**REQUIRED ACTION**: All lines from the one holding "[00:00:02.00 to 00:00:03.00]" through the last line of the entries below must be transcribed exactly, and no others. Pictures do not go in.

Data entries
————————
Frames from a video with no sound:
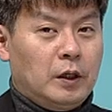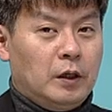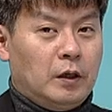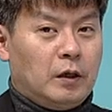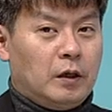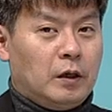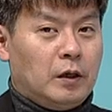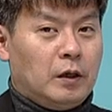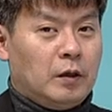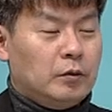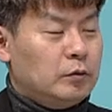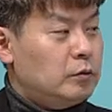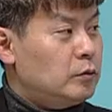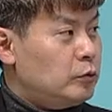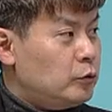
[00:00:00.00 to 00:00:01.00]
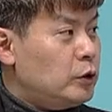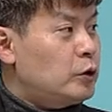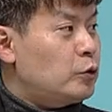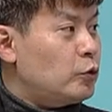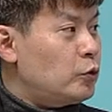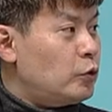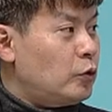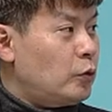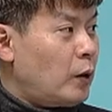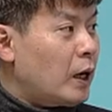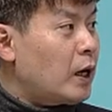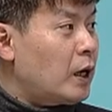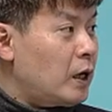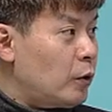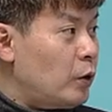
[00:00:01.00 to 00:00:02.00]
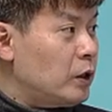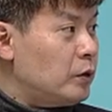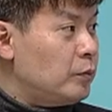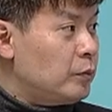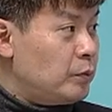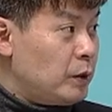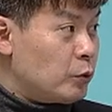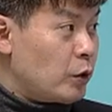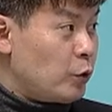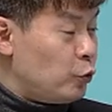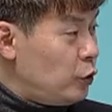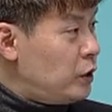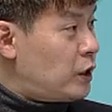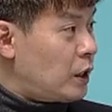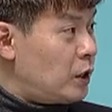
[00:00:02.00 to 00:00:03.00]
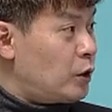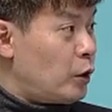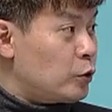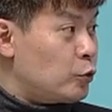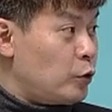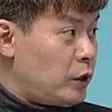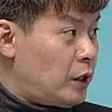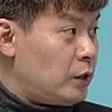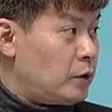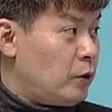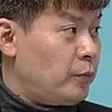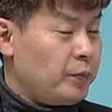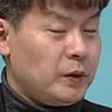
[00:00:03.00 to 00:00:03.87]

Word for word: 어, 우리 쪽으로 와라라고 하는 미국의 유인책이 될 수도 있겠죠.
————————
**RESPONSE**:
[00:00:02.00 to 00:00:03.00]
[00:00:03.00 to 00:00:03.87]

Word for word: 어, 우리 쪽으로 와라라고 하는 미국의 유인책이 될 수도 있겠죠.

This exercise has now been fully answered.